While no-one intentionally sets out to pose a danger to others by getting behind the wheel when they’re excessively tired, the nature of the body and mind combined with the often monotonous and repetitive activity of driving can mean that drowsy driving can happen without much warning.

However, simply by being aware of the times of day that drowsy driving can strike is the first step to making sure you avoid it happening to you. Here are the most common drowsy driving scenarios, along with some tips to keep tiredness at bay when you’re on the road:

Early Morning Driving

Setting out for a drive in the early morning can be particularly dangerous if you haven’t had a sufficiently rejuvenating sleep, or if you begin your drive shortly after waking up. Although it is second-nature to most of us, driving is a demanding activity both physically and mentally – so be sure that you’re wide awake and energised before setting off.

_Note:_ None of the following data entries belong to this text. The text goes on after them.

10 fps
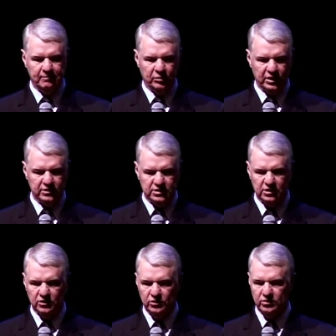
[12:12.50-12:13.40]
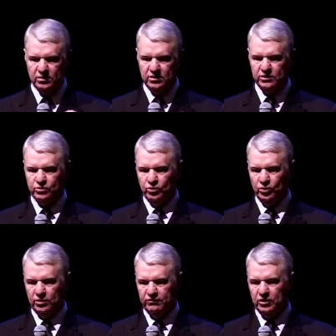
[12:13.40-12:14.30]
But until there is
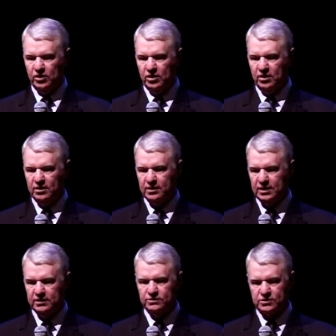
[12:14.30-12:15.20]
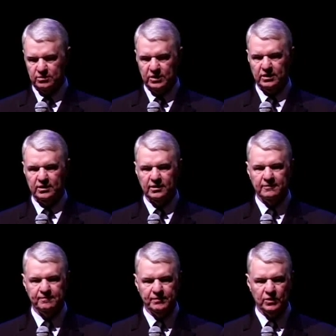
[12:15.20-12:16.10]
rule of law in Somalia,
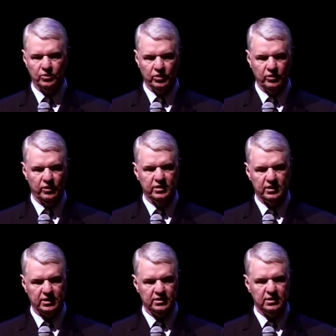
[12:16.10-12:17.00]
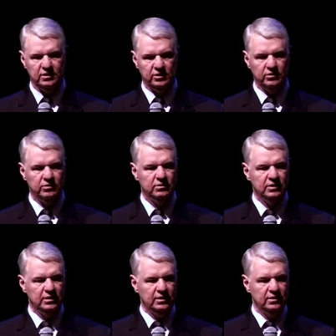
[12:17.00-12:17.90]
we're going to continue
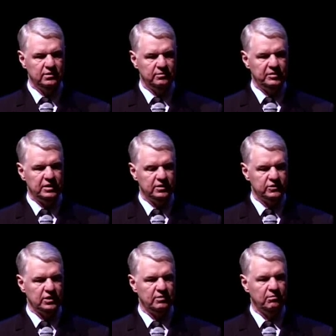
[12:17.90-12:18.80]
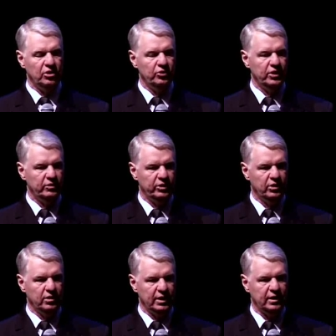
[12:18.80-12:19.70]
to be in the same mode that we
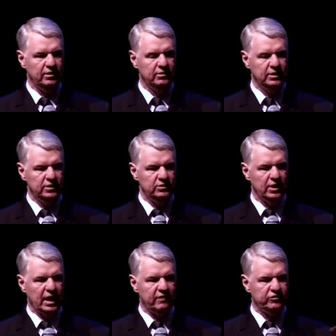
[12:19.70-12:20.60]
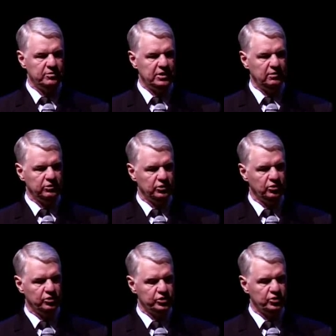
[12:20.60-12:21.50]
are now. You have to be able to
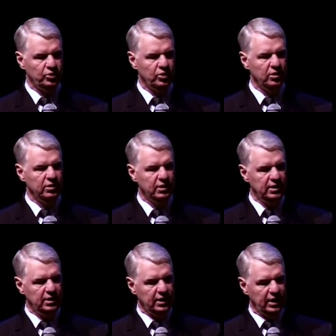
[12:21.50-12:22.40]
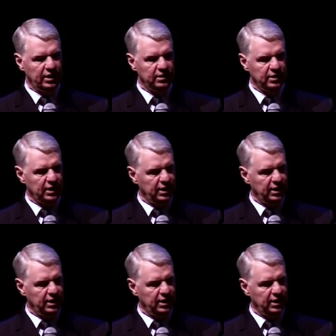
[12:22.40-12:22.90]
go ashore andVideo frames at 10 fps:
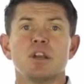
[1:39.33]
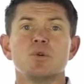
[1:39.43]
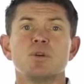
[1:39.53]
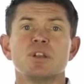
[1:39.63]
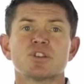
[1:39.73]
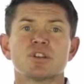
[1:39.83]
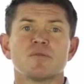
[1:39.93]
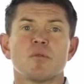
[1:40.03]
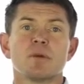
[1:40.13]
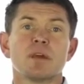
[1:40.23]
A new
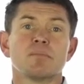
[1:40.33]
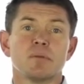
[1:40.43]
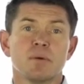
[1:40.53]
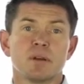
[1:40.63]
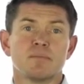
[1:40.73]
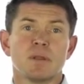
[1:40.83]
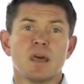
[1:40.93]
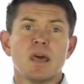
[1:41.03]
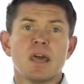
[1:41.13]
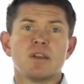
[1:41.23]
initiative will be implemented,
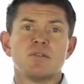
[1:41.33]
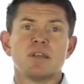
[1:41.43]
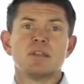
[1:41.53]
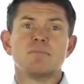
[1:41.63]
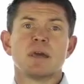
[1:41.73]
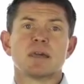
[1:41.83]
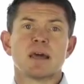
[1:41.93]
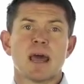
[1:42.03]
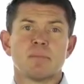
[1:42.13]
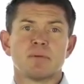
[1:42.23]
and you need to make
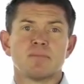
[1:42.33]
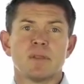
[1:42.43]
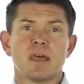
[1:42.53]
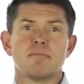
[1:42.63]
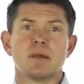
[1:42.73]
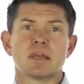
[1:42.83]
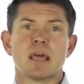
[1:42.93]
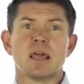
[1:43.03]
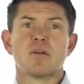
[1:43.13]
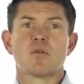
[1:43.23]
it happen and
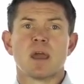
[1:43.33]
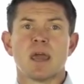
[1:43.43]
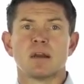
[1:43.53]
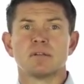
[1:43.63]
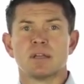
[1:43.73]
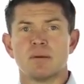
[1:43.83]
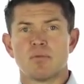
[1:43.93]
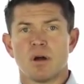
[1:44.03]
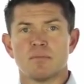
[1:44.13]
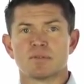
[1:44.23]
mitigate or handle any
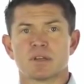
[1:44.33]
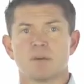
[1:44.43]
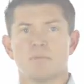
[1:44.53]
problems thatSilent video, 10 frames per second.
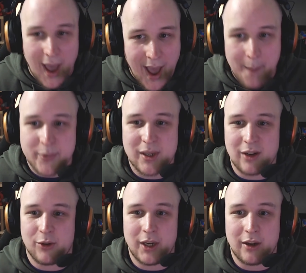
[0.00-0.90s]

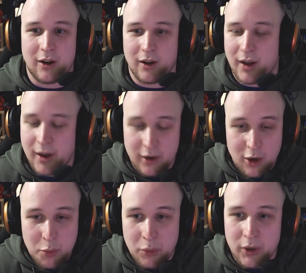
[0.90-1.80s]
Absolutely not. At
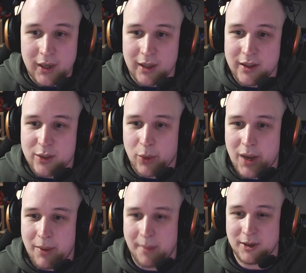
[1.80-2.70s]
no point in this
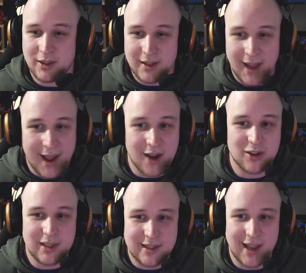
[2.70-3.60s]
white paper did they
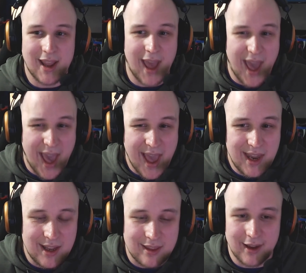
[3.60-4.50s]
actually say
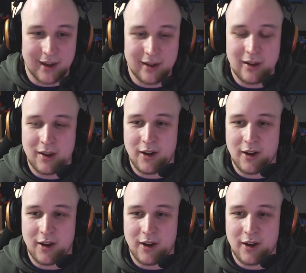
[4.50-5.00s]
anything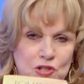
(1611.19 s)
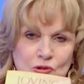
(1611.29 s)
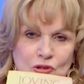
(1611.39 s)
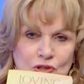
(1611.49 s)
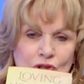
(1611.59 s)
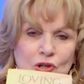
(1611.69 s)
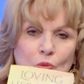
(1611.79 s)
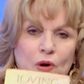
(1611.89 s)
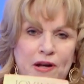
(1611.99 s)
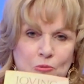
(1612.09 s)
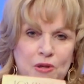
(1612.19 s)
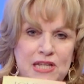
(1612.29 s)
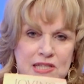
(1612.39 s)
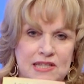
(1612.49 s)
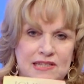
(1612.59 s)
you're going to want to
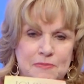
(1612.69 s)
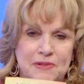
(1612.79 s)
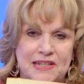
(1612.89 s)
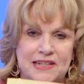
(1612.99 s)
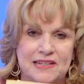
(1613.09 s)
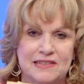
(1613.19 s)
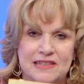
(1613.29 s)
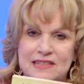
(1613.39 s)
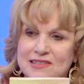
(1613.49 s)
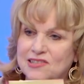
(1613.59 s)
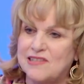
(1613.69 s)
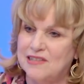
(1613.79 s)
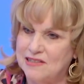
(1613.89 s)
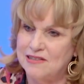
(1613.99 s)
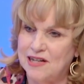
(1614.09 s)
read this, because it's just
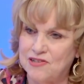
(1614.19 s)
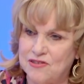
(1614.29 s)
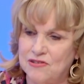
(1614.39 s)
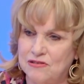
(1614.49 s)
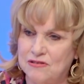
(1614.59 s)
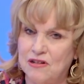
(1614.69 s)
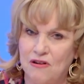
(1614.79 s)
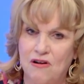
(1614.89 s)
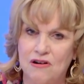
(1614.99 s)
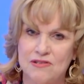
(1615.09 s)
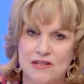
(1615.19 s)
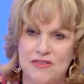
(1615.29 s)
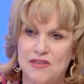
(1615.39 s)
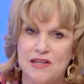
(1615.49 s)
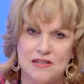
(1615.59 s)
going to touch their hearts, I
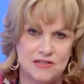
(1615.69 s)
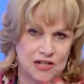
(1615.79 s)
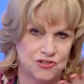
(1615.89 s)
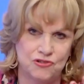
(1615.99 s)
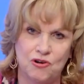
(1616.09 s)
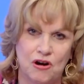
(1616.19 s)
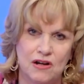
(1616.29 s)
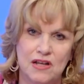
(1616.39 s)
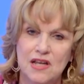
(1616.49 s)
think. It touch your heart.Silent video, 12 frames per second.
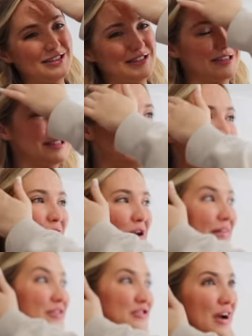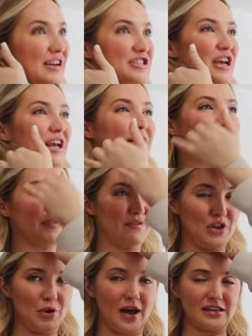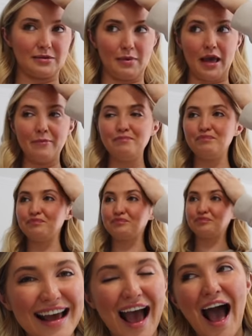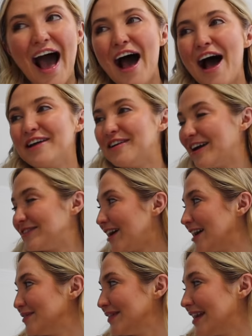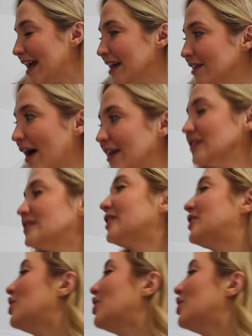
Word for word: just been a little bit tragic, if you do ask me. I'm uh, not trying to be negative. I just like, youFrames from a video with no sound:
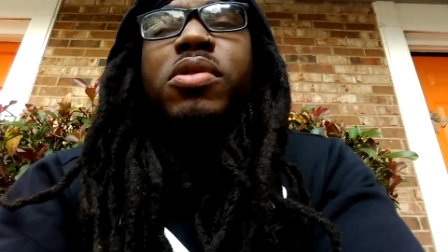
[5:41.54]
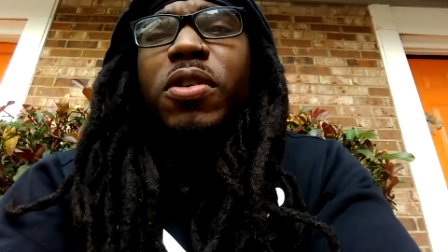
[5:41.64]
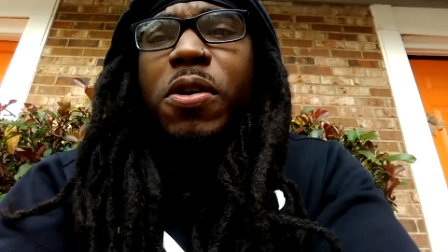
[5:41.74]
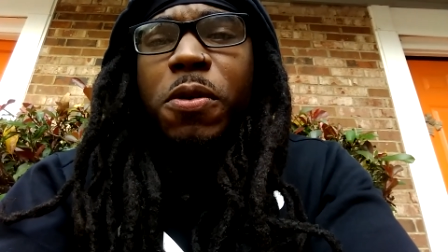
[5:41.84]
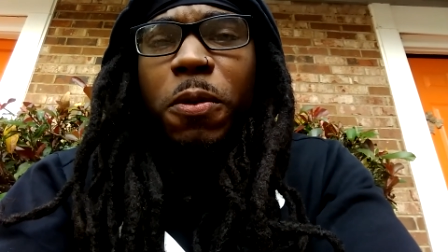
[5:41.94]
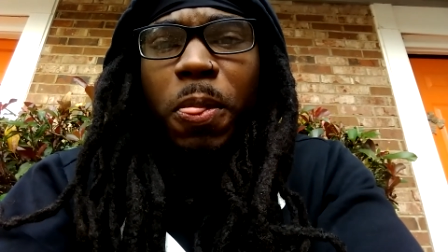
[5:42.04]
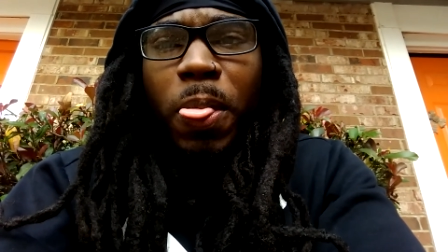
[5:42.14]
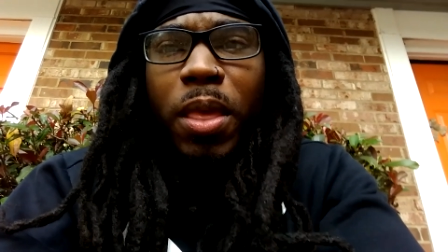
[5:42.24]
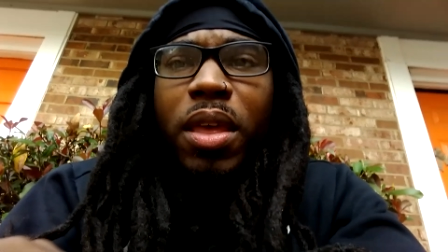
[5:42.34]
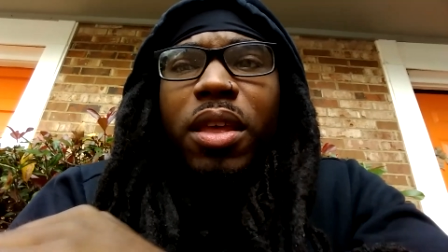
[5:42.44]
So
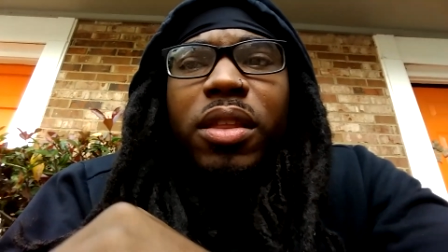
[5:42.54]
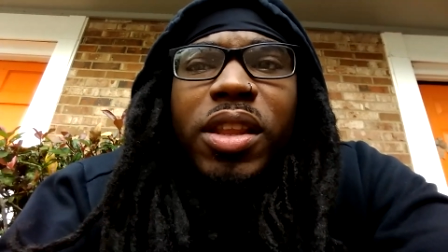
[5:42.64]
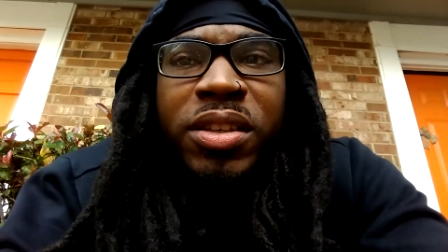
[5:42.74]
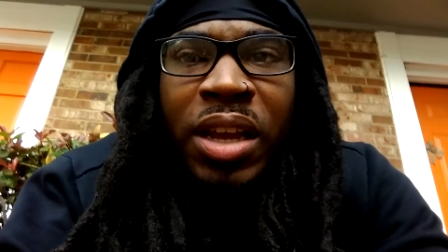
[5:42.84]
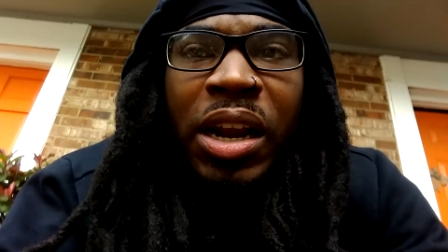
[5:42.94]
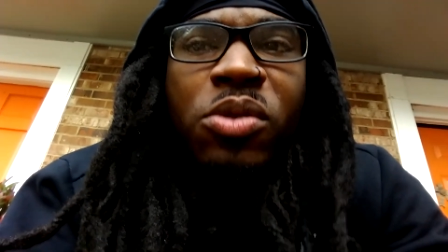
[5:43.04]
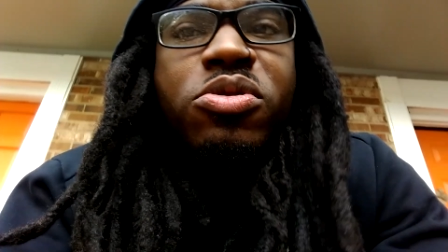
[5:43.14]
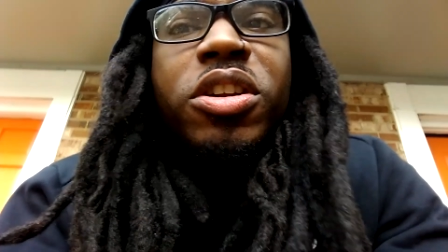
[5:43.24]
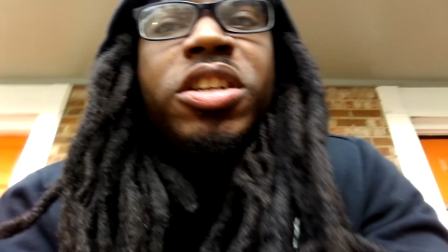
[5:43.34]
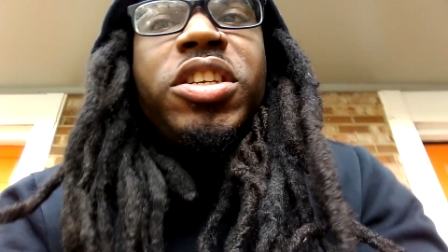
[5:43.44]
that's all I
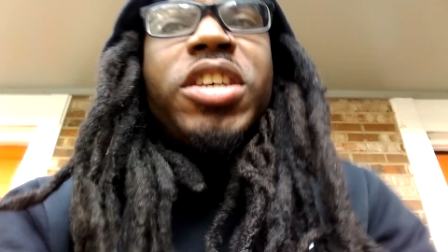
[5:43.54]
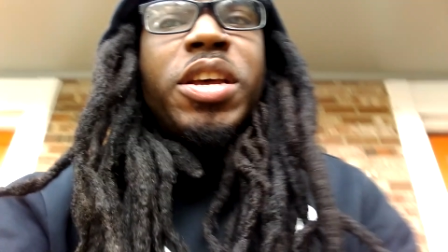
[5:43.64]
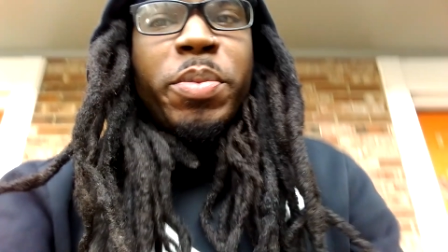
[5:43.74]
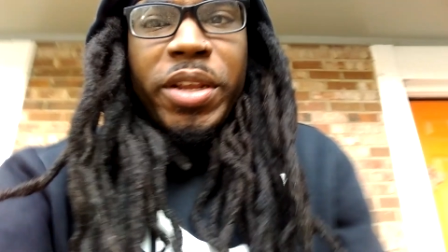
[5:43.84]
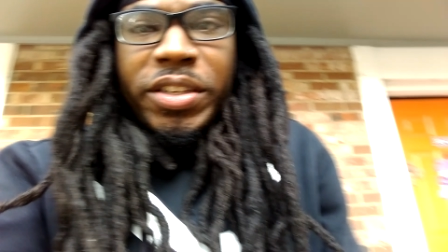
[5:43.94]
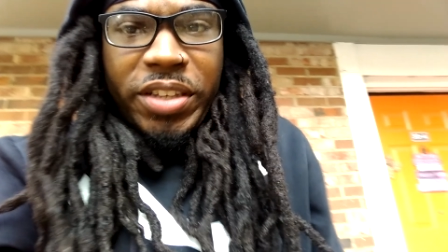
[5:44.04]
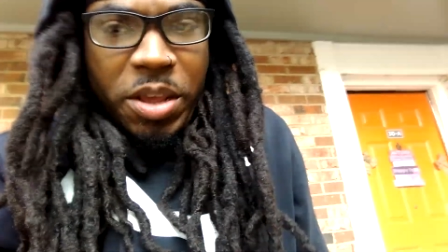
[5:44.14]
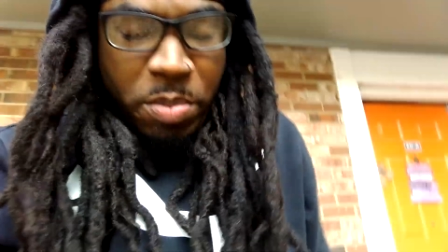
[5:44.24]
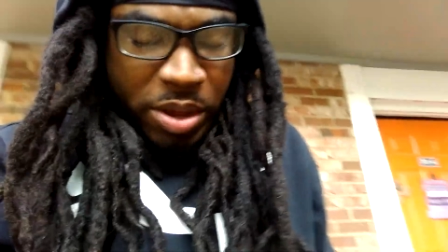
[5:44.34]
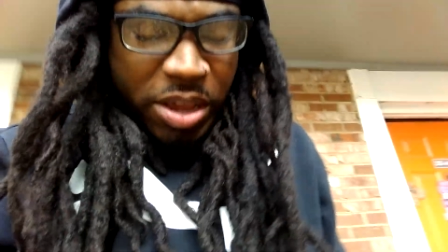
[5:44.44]
wanted to chime in and
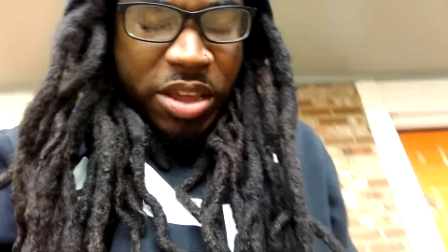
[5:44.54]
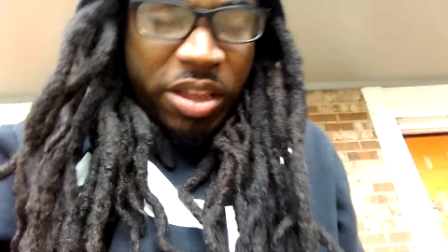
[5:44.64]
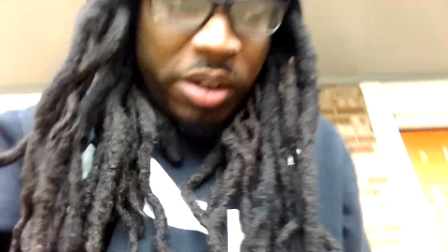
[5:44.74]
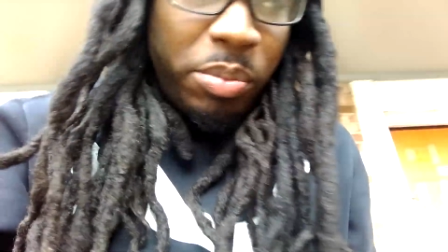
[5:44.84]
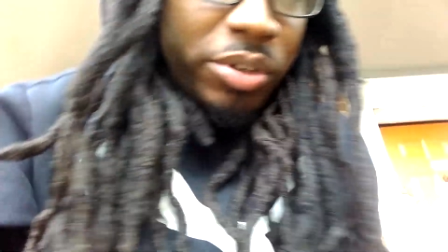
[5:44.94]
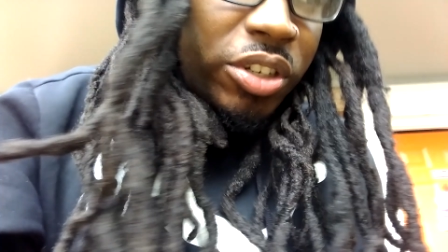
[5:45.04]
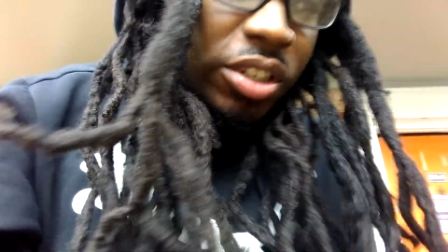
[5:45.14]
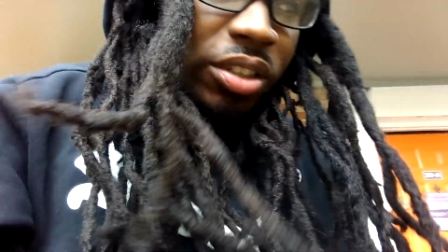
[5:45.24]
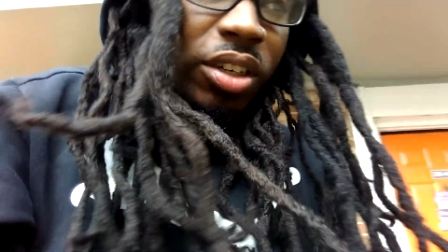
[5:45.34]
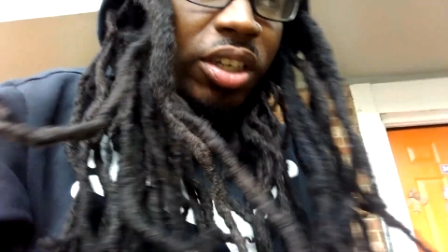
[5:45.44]
say, man. I'm gonna
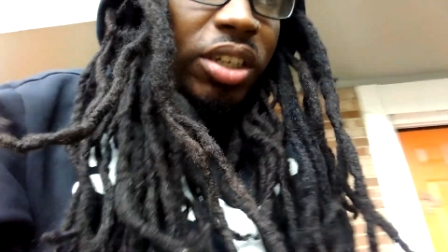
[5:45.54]
just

TIP: Take time in the morning to eat a good breakfast and fully wake up. Always make sure that there’s at least an hour between getting out of bed and setting off.

Late Evening or Night Driving

Starting a car journey late in the evening or at night is a potential drowsy driving risk if you’ve had a tiring day or are particularly low on energy. When it gets dark your body instinctively begins to relax in preparation for sleep, so if you’re out and about during this time you’re effectively going against your natural circadian rhythm.

TIP: Make sure you’ve prepared for the drive by resting and building up energy. Staying hydrated also helps maintain alertness.

Long Journeys

Car journeys that take more than an hour are notorious drowsy driving risks. The comfortable, cocoon-like environment of a car can create a relaxed state of mind that isn’t ideal for maintaining alertness and concentration. Add in the monotonous repetition of the motorway and long journeys can have an almost sedative effect.

TIP: Schedule frequent rest stops. Be sure to get out of the car, stretch your legs and get some fresh air – this can be just as rejuvenating to the mind and body as a caffeine-hit, and it’s far healthier too.

Ultimately, no matter what time of day your journey is, the best way to avoid drowsy driving is by making sure that you have a good sleep routine, which will in turn give your mind and body the energy it needs to concentrate fully on the task in hand. Add in some basic journey planning and you’ll be able to fend off drowsy driving and stay safe.